On peut raisonnablement considérer qu’une utilisation occasionnelle pourrait être sans danger, mais les pharmaciens qui délivrent ce produit savent que des jeunes filles le prennent plusieurs fois par an, voire plusieurs fois par mois. Ces pharmaciens savent donc que certaines mettent leur santé en danger. Le fait d’avoir supprimé toutes les dispositions usuelles destinées à garantir la sécurité sanitaire n’en fait pas un produit moins dangereux à utiliser ; au contraire, on a banalisé son utilisation et comment s’étonner qu’il soit autant utilisé ? Notre pays bat les records d’utilisation des pilules contraceptives, et aussi de pilules du lendemain, notamment chez les jeunes, mais aussi du nombre d’IVG.
Les jeunes sont particulièrement victimes de cette banalisation, leur responsabilité est bafouée, puisqu’on leur offre, gratuitement, la solution pour pallier leur insouciance (2).
On tourne en dérision la mise en garde de professionnels de santé qui, certes, n’ont peut-être pas utilisé les mots adéquats pour tenter de mettre en garde les utilisatrices de ces produits. On a même été jusqu’à la caricature tellement grossière qu’elle perd toute sa crédibilité.
Certains trouvent scandaleux que des pharmaciens, en conscience, ne souhaitent pas délivrer ces produits. Un jour viendra peut-être où un scandale sanitaire éclatera du fait de l’inconscience des pouvoirs publics qui ont tout fait pour banaliser l’utilisation de ces produits.
Le laboratoire fabricant lui-même écrit qu’on ne connait pas avec précision le mode d’action de la pilule du lendemain…il s’agit en principe d’empêcher l’ovulation. Mais si l’ovulation a déjà eu lieu et qu’un nouvel être a été conçu, le produit va entrainer son élimination. Pour certains ce « détail » est sans importance, pour d’autres cela peut poser un vrai problème de conscience.
Pour la délivrance de la pilule du lendemain, le pharmacien est le seul professionnel de santé qui sera en relation avec la personne qui en fait la demande, doit-il se comporter comme un simple distributeur ? Au-delà des caricatures, est-il normal qu’il ne puisse exercer son métier en conscience ? »
(1) Voir le constat de Thérèse Argot, sexologue et éducatrice en milieu scolaire : « L’hypocrisie, c’est d’abord les appellations données pour désigner ce comprimé : « contraception d’urgence », « pilule du lendemain ». Elles permettent de dissimuler l’action réelle qui consiste à mettre un terme au cycle en cours dans l’espoir d’empêcher soit l’ovulation, soit la fécondation, soit la nidation. En fait, on ne peut pas savoir si le produit a permis d’éviter un début de grossesse ou d’y mettre un terme. Techniquement parlant, ces hormones n’ont pas qu’une action contraceptive (contre la fécondation) mais aussi contragestive (contre la nidation) ».
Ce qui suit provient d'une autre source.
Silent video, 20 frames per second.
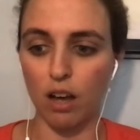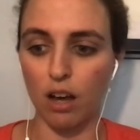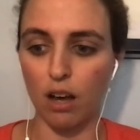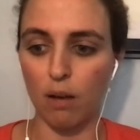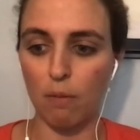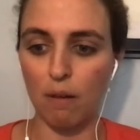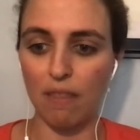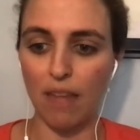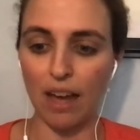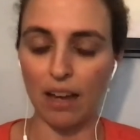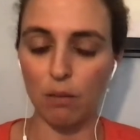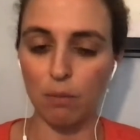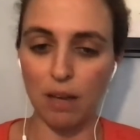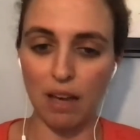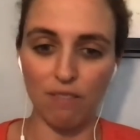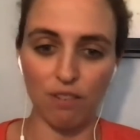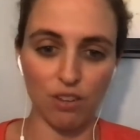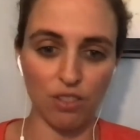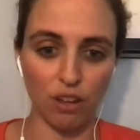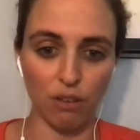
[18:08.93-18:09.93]
And that could
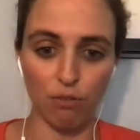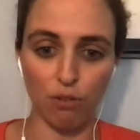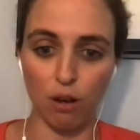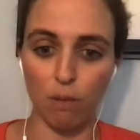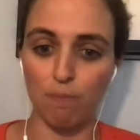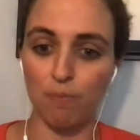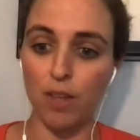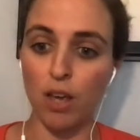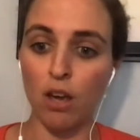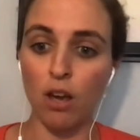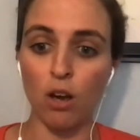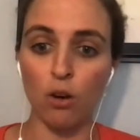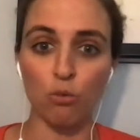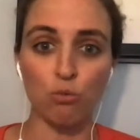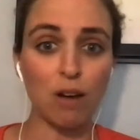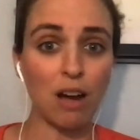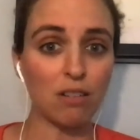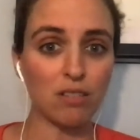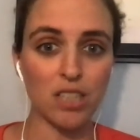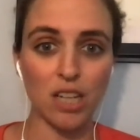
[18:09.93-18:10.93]
be everything from
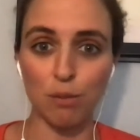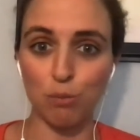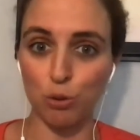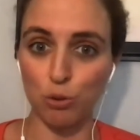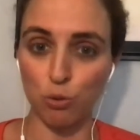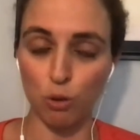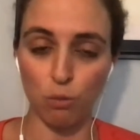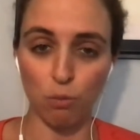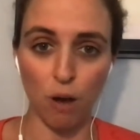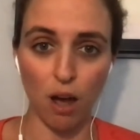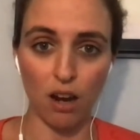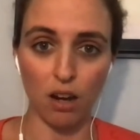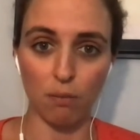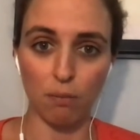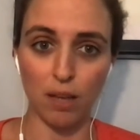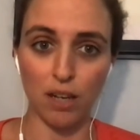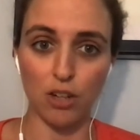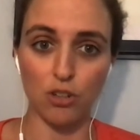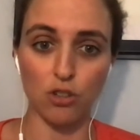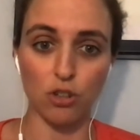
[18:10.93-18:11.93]
roundtables with product
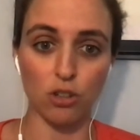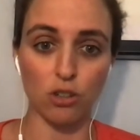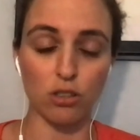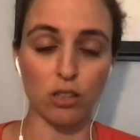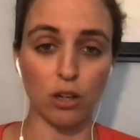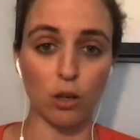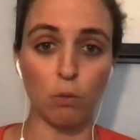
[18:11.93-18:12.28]
managers,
Par le jeu des mots, on entretient le flou pour tromper les consciences des femmes et banaliser l’intention, pour faire passer la pilule en somme. … En tant qu’éducatrice en milieu scolaire, je défends qu’il faut avoir le courage de donner une information complète, précise et nuancée, aux filles comme aux garçons sur l’ensemble des moyens de contrôle de la fécondité. Si les adolescents ne supportent pas une chose, c’est le mensonge. Ils préfèrent savoir la vérité plutôt que d’être infantilisés à coup de demi-vérités et de pilules pour effacer les petites « bêtises » de la veille ou de l’avant-veille. C’est la vérité qui les fait grandir.»